- _Exercise brief_
Leave the pictures out and write out the rest of the listing word for word.
====== Material for this task ======
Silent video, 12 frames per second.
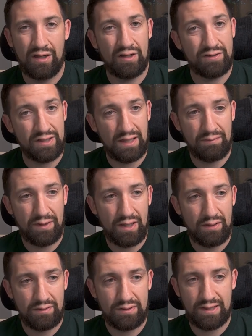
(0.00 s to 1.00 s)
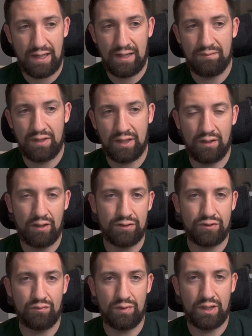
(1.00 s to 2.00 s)
On top of that, timing can
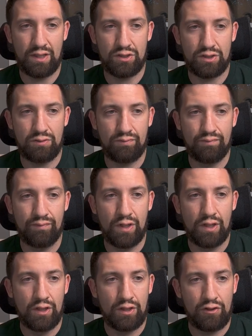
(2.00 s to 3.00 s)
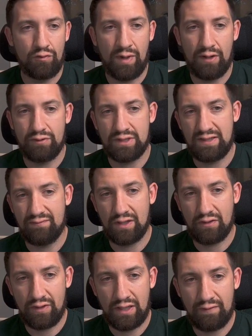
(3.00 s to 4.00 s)
also be an issue. You might receive the
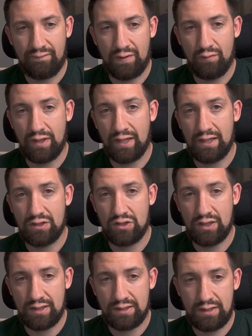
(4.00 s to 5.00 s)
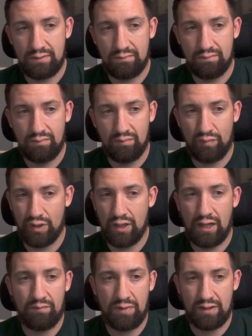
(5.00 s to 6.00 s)
cleaning fee when the guest checks in, but
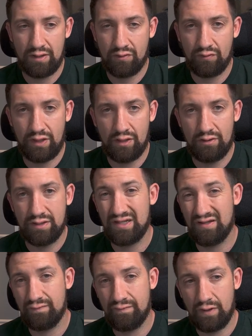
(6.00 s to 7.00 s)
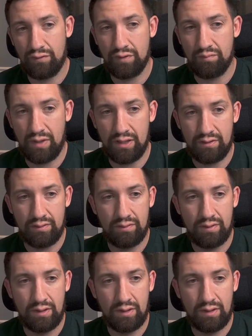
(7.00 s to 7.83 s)
not pay the cleaner until the following month.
======
- _Exercise result_
Silent video, 12 frames per second.
(0.00 s to 1.00 s)
(1.00 s to 2.00 s)
On top of that, timing can
(2.00 s to 3.00 s)
(3.00 s to 4.00 s)
also be an issue. You might receive the
(4.00 s to 5.00 s)
(5.00 s to 6.00 s)
cleaning fee when the guest checks in, but
(6.00 s to 7.00 s)
(7.00 s to 7.83 s)
not pay the cleaner until the following month.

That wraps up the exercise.